Die Kunstfigur Rosemie ist eine verklemmte, naive und doch auch quirlig-energische Landfrau mit Faltenkleid, großer Brille und strengem Haarknoten, die auf der Suche nach dem Sinn des Lebens ist. Und nach dem dazugehörigen Mann. Denn ihr Gummibaum hat ausgedient, kann er doch die Photosynthese-Bedürfnisse und Fortpflanzungswünsche seiner Besitzerin nicht so recht befriedigen. Also sucht sie im Publikum nach einem potenziellen Partner.

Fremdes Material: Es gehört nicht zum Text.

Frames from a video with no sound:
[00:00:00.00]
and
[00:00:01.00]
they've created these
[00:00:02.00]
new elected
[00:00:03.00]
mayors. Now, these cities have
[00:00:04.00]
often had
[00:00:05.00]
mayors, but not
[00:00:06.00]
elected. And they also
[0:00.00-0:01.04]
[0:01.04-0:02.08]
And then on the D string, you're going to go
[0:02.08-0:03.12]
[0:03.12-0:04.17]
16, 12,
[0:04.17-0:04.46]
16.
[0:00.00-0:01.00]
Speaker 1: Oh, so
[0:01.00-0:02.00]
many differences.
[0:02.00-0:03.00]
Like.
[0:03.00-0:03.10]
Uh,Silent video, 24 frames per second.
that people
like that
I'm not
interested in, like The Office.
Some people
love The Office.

Gerne auch mal etwas direkter. „Ich bin eine sehr physische Person, ich suche die Nähe zum Publikum“, gesteht Rosemie. Da spricht die Tanzseele. Doch was sagt ihr Gatte dazu? „Ach, der hat sich daran gewöhnt“, sagt sie lachend. „der vertraut mir. Außerdem schätzt er auch das Luder in mir.“

Zugleich legt die Clownin Wert darauf, zwischen dem Nonsens auch immer Tiefgang bieten zu können. „Ich bin kein Comedian, produziere keine Schenkelklopfer“, sagt sie. „Auf mein Solo muss man sich emotional einlassen.“ Selbst wenn etwa das Häkeltrauma ihrer Bühnenfigur zunächst zum Schmunzeln anregt. „Ja, mit dem Häkeln hört man nie auf“, erklärt Rosemie lachend. „Aber man muss auch irgendwann anfangen, seine eigenen Probleme etwas zu entwirren und aufzuknüpfen.“ Im gespielten wie im realen Leben. „Ich habe festgestellt, dass die Liebe zu mir selbst wächst. Das tut mir unglaublich gut.“

Eigentlich kann Rosemie also mit ihrer Karriere ganz zufrieden sein. Der Terminplan ist voll, das Publikum begeistert, sie selbst fühlt sich wohl. Bedauert sie irgendetwas? „Ich finde es manchmal schade, dass ich inzwischen sprachabhängig bin“, gesteht Rosemie. „Mit unserem Clown-Trio konnten wir weltweit auftreten, weil wir auf Worte verzichten konnten. Das vermisse ich durchaus.“ Andererseits erfährt sie auch so positives Feedback. „Wenn ich es schaffe, einer ganzen Familie Freude zu bereiten, sie zum Lachen zu bringen, dann macht mich das sehr glücklich“, bekräftigt Rosemie.